# Data, Code & RStudio

Space, Click, Right Arrow or swipe left to move to the next slide.

# Welcome to the labs!

• Throughout the year, you’ll be putting your data science skills to work by completing the labs.
• You’ll learn how to program in the R programming language.
• The programming language used by actual data scientists.
• Your code will be written in RStudio which is an easy to use interface for coding using R.

# So let’s get started!

• The data for our first few labs comes from the Centers for Disease Control (CDC)
• The CDC is a federal institution that studies public health.
• Type these two commands into your console:
data(cdc)
View(cdc)
• Describe the data that appeared after running View(cdc):
• Who is the information about?
• What sorts of information about them was collected?
• To find out more information about the cdc data, type the command below into your console.
• To get back to the slides find and click on the Viewer tab.
?cdc

# Data: Variables & Observations

• Data can be broken up into two parts.
1. Observations
2. Variables
• Observations are the who or what we are collecting data from/about.
• Variables are the measurements or characteristics about our observations.
• If need be, re-type the command you used to View your data. Then answer the following:
• Based on the data, describe a few characteristics about the first observation.
• What does the first column tell us about our observations?
• In order to describe the first observation, notice that you had to look at the first row of the spreadsheet. Each row, in this case, describes a person.
• The columns of the spreadsheet represent variables.

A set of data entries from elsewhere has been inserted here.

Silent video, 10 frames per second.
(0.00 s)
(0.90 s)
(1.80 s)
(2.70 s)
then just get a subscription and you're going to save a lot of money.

# Uncovering our Data’s Structure

• Now that we’ve looked at our data, let’s look at how RStudio is organized.
• RStudio’s main window is composed of four panes
• Find the pane that has a tab titled Environment and click on the tab.
• This pane contains a list of everything that’s currently available for R to use.
• Notice that R knows we have our cdc data loaded.
• How many students are in our cdc data set?
• How many variables were measured for each student?

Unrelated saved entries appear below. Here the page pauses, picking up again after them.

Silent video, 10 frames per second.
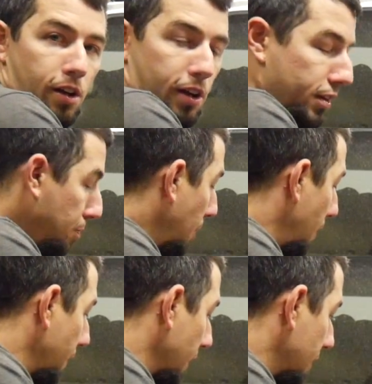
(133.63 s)
It's
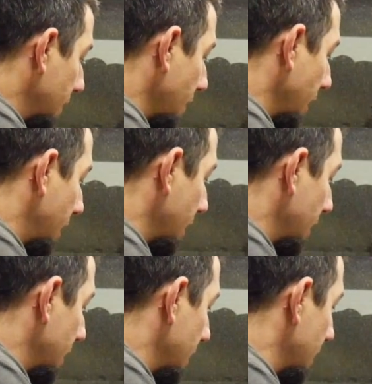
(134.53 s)
perfect. It's like
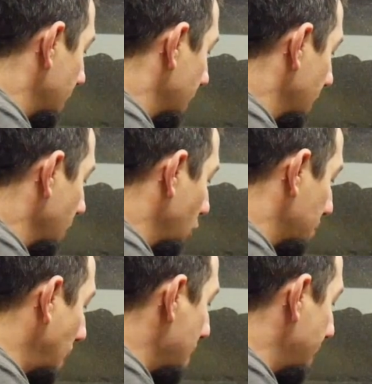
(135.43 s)
you just
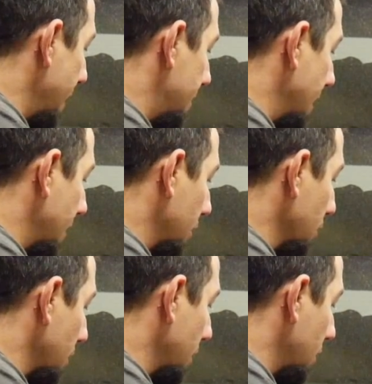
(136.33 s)
bypass that
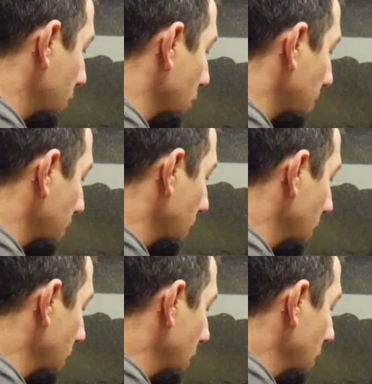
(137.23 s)
little loop.
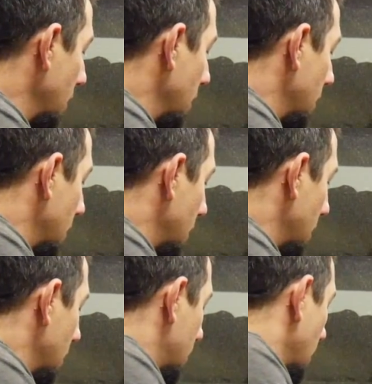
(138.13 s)

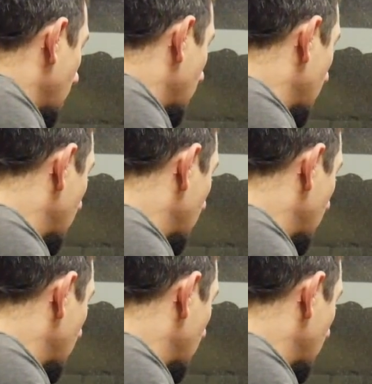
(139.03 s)
So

# Type the following commands into the console

dim(cdc)
nrow(cdc)
ncol(cdc)
names(cdc)
• Which of these functions tell us the number of observations in our data?
• Which of these functions tell us the number of variables?

# First Steps

• Typing commands into the console is your first step into the larger world of programming or coding (terms which are often used interchangeably).
• Coding is all about learning how to send instructions to your computer.
• The way we speak to the computer, using a coding language, is syntax.
• R is one of many coding languages. Each coding language is slightly different, and these differences are reflected in the syntax.
• Capitalization, spelling and punctuation are REALLY important.

# Syntax matters

• Run the following commands and write down what happens after each. Which does R understand?
Names(cdc)
NAMES(cdc)
names(cdc)
names(CDC)

# R’s most important syntax

• Most of the commands you will be using follow the syntax below:
function (y~x, data = ____ )
• To create graphs or plots you need to provide R with the following:
• The name of the R function, often the plot’s name, that tells the computer how to create your graph.
• The variable(s) containing the information we want the function to use.
• The data set containing the variables.
• Notice that when we analyze a single variable the value for y is left blank.
bargraph(~grade, data = cdc)

• Later on, we’ll see we can use this syntax to do more than create graphs.

# Syntax in action

function (y~x, data = ____ )
• Search through the different panes. Find and then click on the Plots tab.

• To get back to the slides, find and then click on the Viewer tab.
• Which one of these plots would be useful for answering the question: Is it unusual for students in the CDC dataset to be taller than 1.8 meters?

• Run the three commands below then answer the question that follows.

histogram(~height, data = cdc)
bargraph(~drive_text, data = cdc)
xyplot(weight~height, data = cdc)
• Do you think it’s unusual for students in the data to be taller than 1.8 meters? Why or why not?

• Hint: Use the arrow keys on the Plots tab to toggle between the plots.